**EXERCISE**
Repeat only the lines from the one containing "[00:01:03.27]" to the final line below, exactly as they read, and leave every picture out.

**EXERCISE INPUTS**

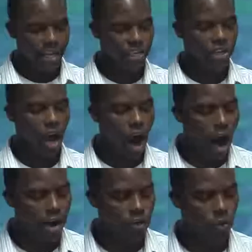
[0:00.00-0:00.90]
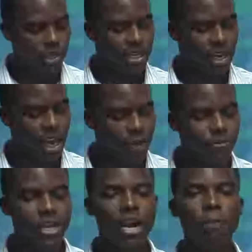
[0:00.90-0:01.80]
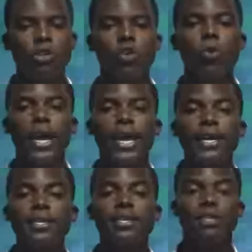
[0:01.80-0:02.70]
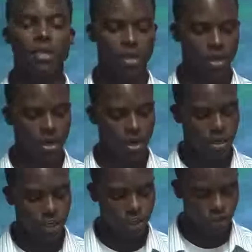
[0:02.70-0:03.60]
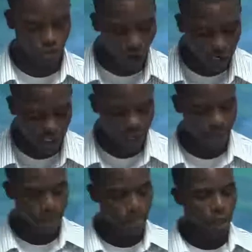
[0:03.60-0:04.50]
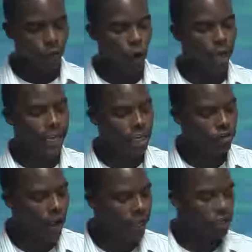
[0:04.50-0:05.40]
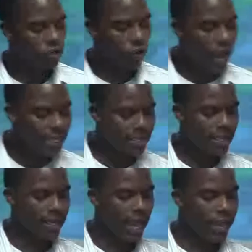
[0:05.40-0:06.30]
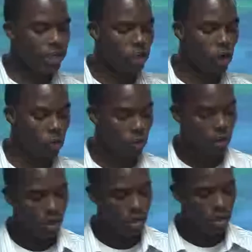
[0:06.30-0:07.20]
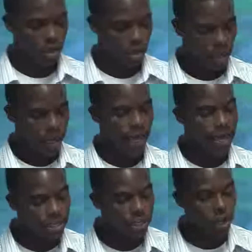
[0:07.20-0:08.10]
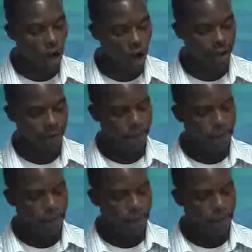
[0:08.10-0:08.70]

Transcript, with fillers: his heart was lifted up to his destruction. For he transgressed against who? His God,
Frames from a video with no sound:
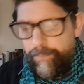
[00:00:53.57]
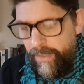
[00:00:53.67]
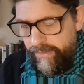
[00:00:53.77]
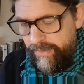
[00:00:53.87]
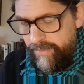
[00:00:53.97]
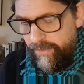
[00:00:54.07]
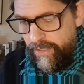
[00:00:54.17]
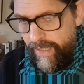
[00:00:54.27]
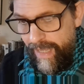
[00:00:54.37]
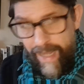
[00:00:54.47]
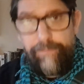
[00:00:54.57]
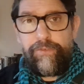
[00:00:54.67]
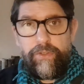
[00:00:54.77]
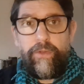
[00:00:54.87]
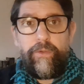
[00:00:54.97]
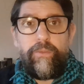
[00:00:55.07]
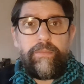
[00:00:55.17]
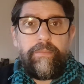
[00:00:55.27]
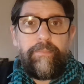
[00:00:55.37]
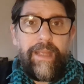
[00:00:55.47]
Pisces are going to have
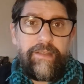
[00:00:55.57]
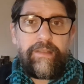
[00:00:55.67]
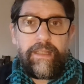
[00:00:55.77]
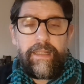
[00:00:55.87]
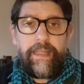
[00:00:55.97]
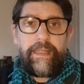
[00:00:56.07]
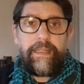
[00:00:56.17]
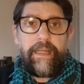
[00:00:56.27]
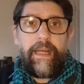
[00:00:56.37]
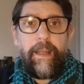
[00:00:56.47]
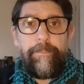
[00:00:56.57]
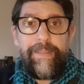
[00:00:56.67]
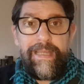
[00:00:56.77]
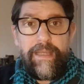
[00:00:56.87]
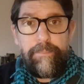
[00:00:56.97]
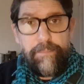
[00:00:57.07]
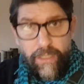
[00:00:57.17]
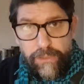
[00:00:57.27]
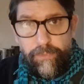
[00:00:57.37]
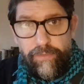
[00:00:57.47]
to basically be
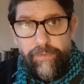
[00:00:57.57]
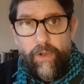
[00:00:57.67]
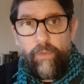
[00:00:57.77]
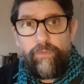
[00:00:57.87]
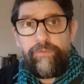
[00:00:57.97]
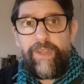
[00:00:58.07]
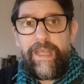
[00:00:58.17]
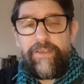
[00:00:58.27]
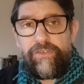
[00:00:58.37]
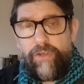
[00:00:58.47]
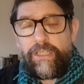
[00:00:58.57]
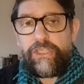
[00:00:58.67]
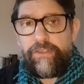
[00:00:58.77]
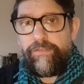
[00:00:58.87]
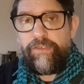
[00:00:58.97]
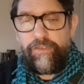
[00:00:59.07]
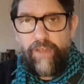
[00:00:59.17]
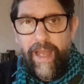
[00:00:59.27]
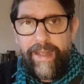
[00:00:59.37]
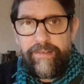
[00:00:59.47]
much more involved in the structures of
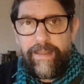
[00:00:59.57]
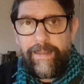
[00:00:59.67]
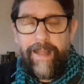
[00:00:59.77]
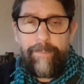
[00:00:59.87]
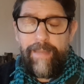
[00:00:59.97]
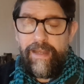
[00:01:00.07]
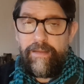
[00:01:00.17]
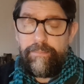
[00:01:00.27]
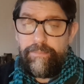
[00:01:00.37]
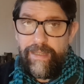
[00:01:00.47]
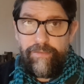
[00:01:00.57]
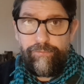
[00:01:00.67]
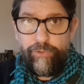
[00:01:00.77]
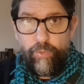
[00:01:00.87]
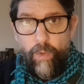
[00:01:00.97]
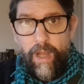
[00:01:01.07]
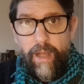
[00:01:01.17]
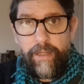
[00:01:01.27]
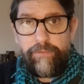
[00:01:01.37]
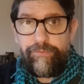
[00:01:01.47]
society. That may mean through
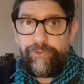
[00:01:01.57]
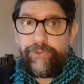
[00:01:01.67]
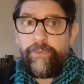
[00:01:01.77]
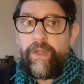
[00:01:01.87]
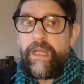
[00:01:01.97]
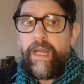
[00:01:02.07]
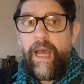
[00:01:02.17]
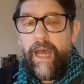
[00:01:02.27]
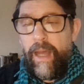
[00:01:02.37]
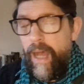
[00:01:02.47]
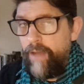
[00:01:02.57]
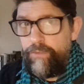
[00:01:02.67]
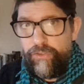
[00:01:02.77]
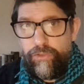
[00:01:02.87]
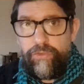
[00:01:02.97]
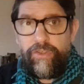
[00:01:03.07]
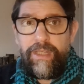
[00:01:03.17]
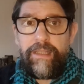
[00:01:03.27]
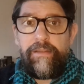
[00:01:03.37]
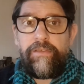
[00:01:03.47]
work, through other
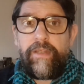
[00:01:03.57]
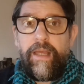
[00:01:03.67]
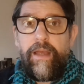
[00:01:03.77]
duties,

**RESPONSE TO THIS TASK**
[00:01:03.27]
[00:01:03.37]
[00:01:03.47]
work, through other
[00:01:03.57]
[00:01:03.67]
[00:01:03.77]
duties,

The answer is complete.